Étapes de la réaction de génotypage iPLEX multiplex sur les échantillons d’ADN en microplaques de 384 puits:

  • réaction de PCR multiplexe – ciblage de régions d’environ 100 nt;
  • traitement SAP («shrimp alkaline phosphatase») – déphosphorylation des dNTP et des amorces PCR non utilisés;
  • réaction iPLEX – réaction d’extension d’une base des différentes amorces de masse multiplexées adjacente à chaque SNP avec un cocktail universel;
  • nettoyage à la résine – élimination des sels contaminants à l’aide d’une résine.

Les produits finaux, une solution d’ADN contenant les produits de la réaction iPLEX, sont transférés de la microplaque de 384 puits vers une micropuce en silicone à l’aide du nanodispenseur MassARRAY. La masse des allèles de chaque SNP est déterminée par spectrométrie de masse sur le MassARRAY Compact MALDI-TOF (Matrix-Assisted Laser Desorption/Ionozation – Time of Flight), et les résultats sont analysés avec le logiciel MassARRAY TYPER 4.

Préparation des ADN génomiques

  • Purification: les ADN doivent être purifiés avec des trousses de purification commerciale (Sequenom recommande la trousse de purification PUREGENE Genomic DNA de Gentra Systems, qui utilise un Tris 10 mM et 1 mM EDTA pH 7,0-8,0 et donne un très bon rendement par ml de sang).
  • Spectre UV: le ratio d’absorption A260-A280 doit être entre 1,7 et 2,0. Utiliser un stock d’ADN génomique à 50 ng/µl.
  • Concentration: 5 à 10 ng/µl
  • Volume requis: variable selon le nombre de plex. Prière de fournir 20 µl ou plus de chaque échantillon par essai (incluant les possibilités de reprise).

Nombre minimal d’échantillons

Nous demandons plus de 96 échantillons pour ouvrir un projet.
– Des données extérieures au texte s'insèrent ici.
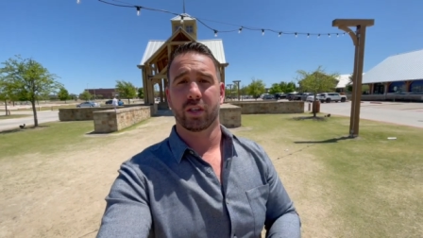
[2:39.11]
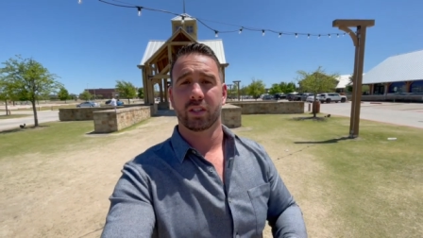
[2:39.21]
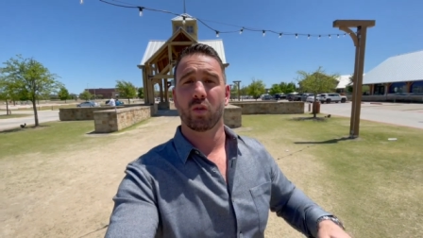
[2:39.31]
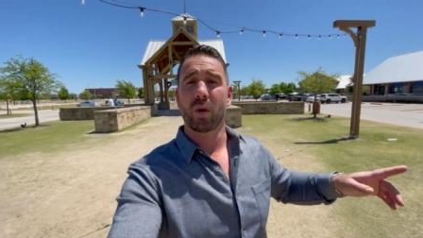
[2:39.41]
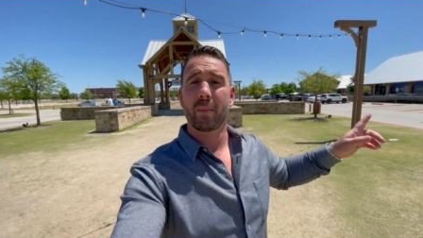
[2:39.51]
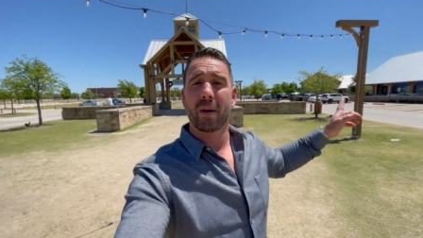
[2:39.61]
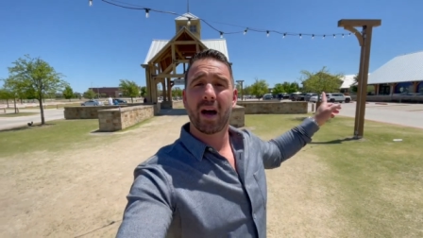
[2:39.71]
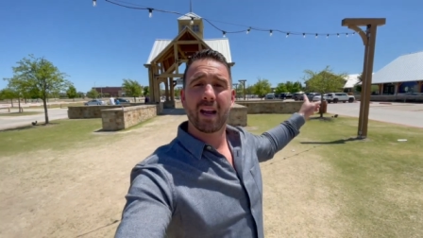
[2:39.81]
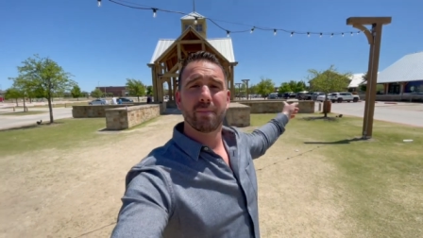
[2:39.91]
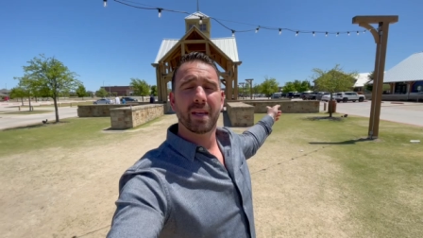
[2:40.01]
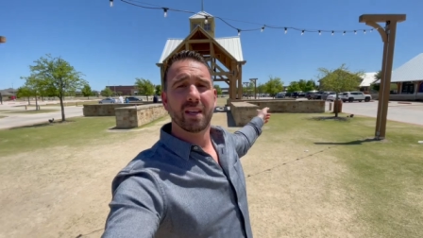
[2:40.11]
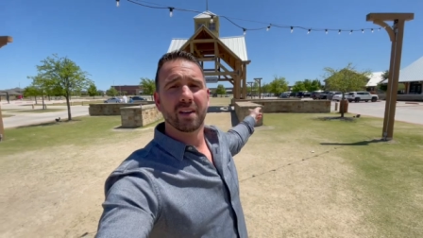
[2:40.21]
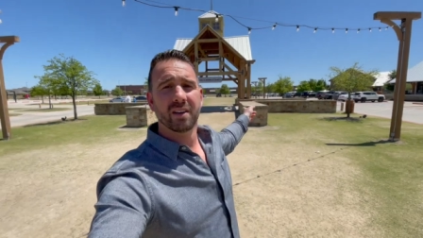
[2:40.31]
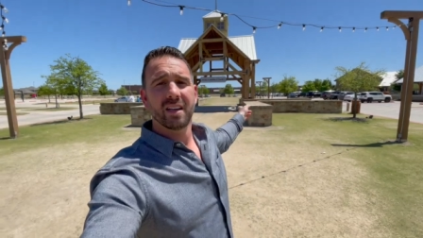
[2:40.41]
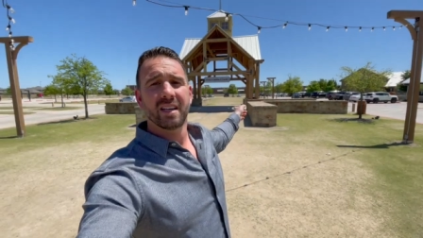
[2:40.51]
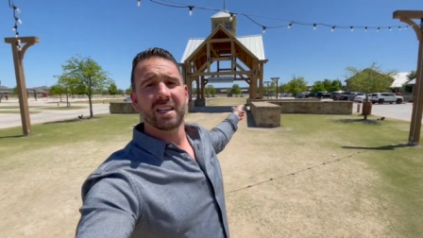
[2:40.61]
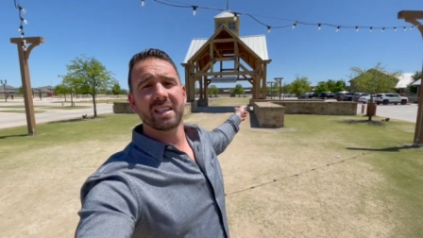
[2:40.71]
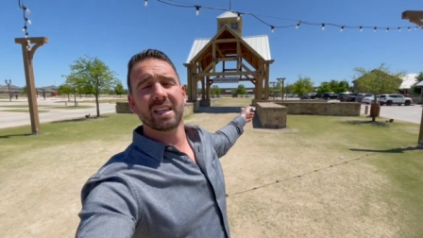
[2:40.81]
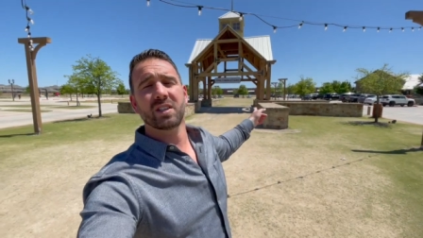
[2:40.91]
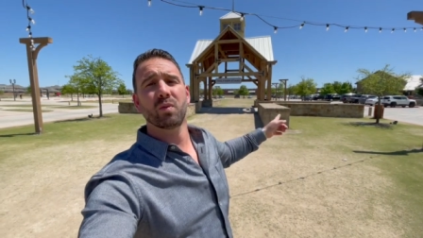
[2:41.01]
So right behind me here is
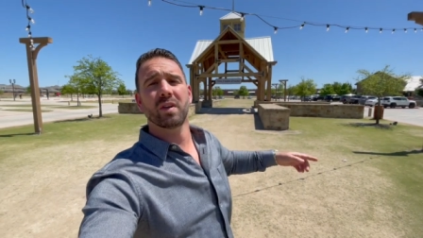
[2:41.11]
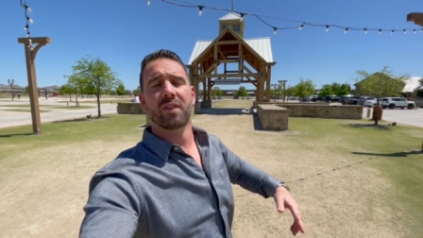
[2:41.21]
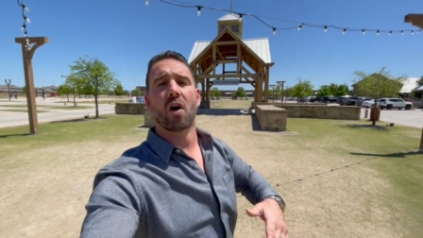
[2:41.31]
actually one of the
Création d’un fichier de SNP

  • Créez et sauvegardez votre liste de SNP sous Word ou Excel au format texte-tab délimité (*.txt).
  • SNP_ID: donnez un identifiant unique à chaque SNP en utilisant des caractères alphanumériques uniquement (moins de 20 caractères). Évitez les symboles problématiques et les espaces (i-e % $ #). Les tirets, les tirets de soulignement et le point sont les seuls symboles permis, par exemple: tb_3021 ou brca-48889 ou xyz3.1234.
  • Vous devez avoir seulement deux colonnes dans votre fichier: l’une spécifiant le SNP_ID et l’autre la séquence du SNP, celles-ci séparées par une tabulation.
  • La séquence du SNP doit être de moins de 400 nt. L’idéal est d’avoir entre 300 et 400 nt.
  • Exemple d’un fichier de SNP:
SNP_ID SEQUENCE
X-9357 … GCGAGCCTACGTGA[C/T]GTTCTGTCCCA …
X8156 … CTCCAACCTAAAGGCGG[A/T]CCGAGCGATC …
Y_234 … CTTATGCCAAGTGTAGTANN[G/C]ATGACAACATTG …
1.543XY … CCTGACT[C/T]GGTACCGTGTGTTTAG …
  • Les allèles du SNP d’intérêt doivent être identifiés à l’intérieur de crochets avec une barre oblique les séparant (par exemple: [C/T]). À l’intérieur des crochets, utiliser seulement A, C, G et T, ainsi que – pour les insertions ([-/A]) ou les délétions ([T/-]). Les allèles du SNP doivent être notés en majuscules, sans espace. Cependant, vous pouvez mettre en minuscules les portions de séquence à ne pas utiliser. Tous les autres SNP qui ne sont pas à interroger doivent être remplacés par des N, qui ne sont pas traités par le logiciel.